▸ REQUIREMENT:
Write out exactly the lines from the one holding "[0:03.60-0:04.50]" to the last line of the entries, both ends included and nothing else, without the pictures.

▸ TASK INPUTS:
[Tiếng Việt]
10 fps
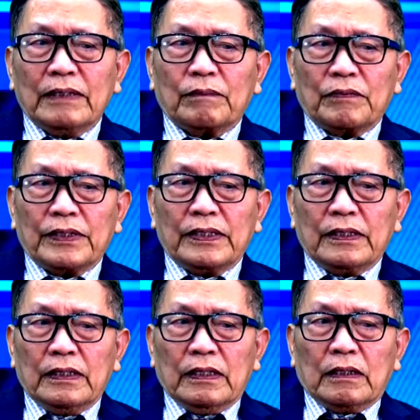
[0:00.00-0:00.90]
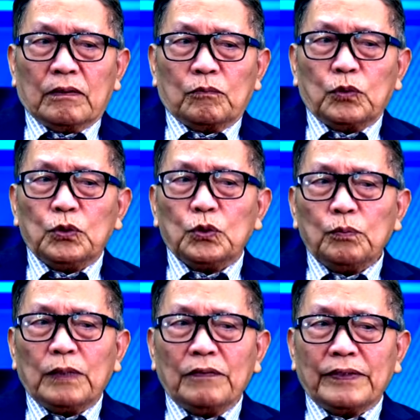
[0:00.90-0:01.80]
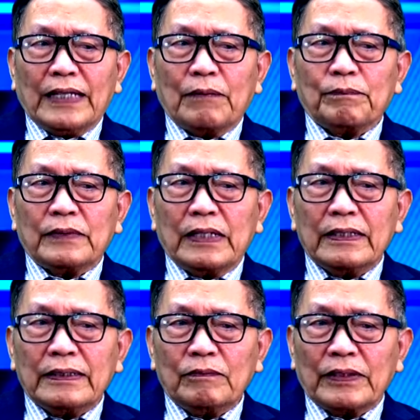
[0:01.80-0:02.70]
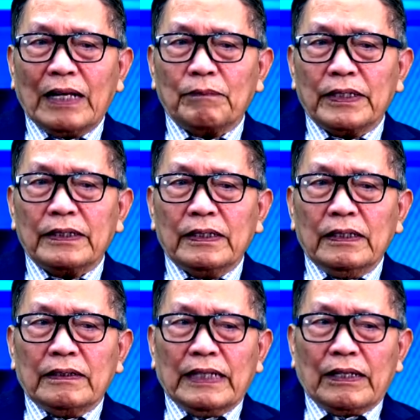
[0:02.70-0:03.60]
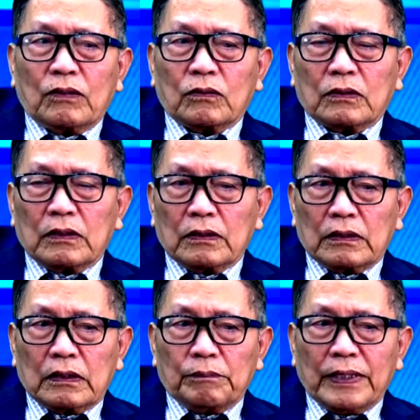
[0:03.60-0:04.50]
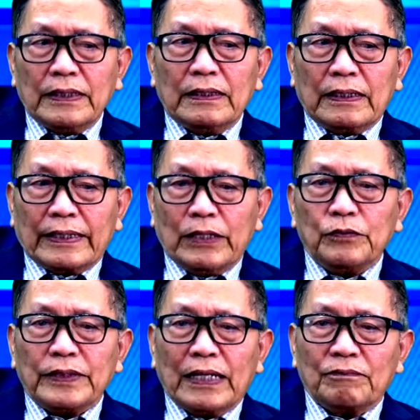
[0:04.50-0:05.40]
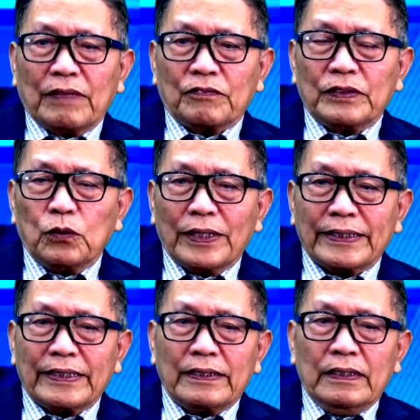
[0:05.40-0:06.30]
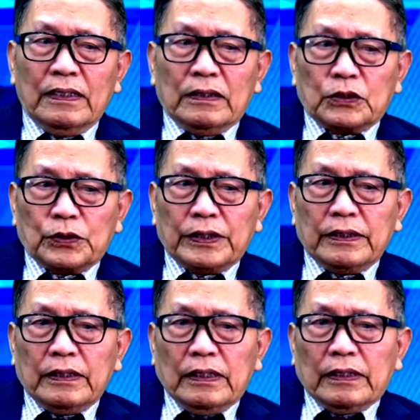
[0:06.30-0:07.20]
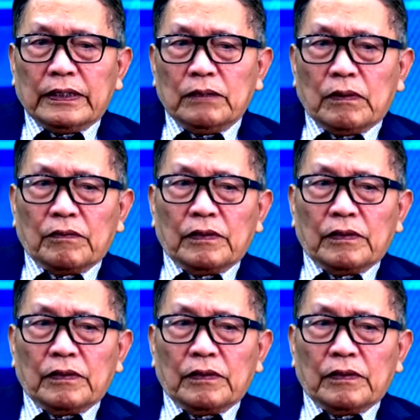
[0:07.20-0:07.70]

bởi vì Ờ, muốn giúp đỡ Việt Nam nâng Việt Nam lên để tự tìm cách để kéo Việt Nam vào phía Hoa Kỳ cho nên khi mà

▸ TASK RESULT:
[0:03.60-0:04.50]
[0:04.50-0:05.40]
[0:05.40-0:06.30]
[0:06.30-0:07.20]
[0:07.20-0:07.70]

bởi vì Ờ, muốn giúp đỡ Việt Nam nâng Việt Nam lên để tự tìm cách để kéo Việt Nam vào phía Hoa Kỳ cho nên khi mà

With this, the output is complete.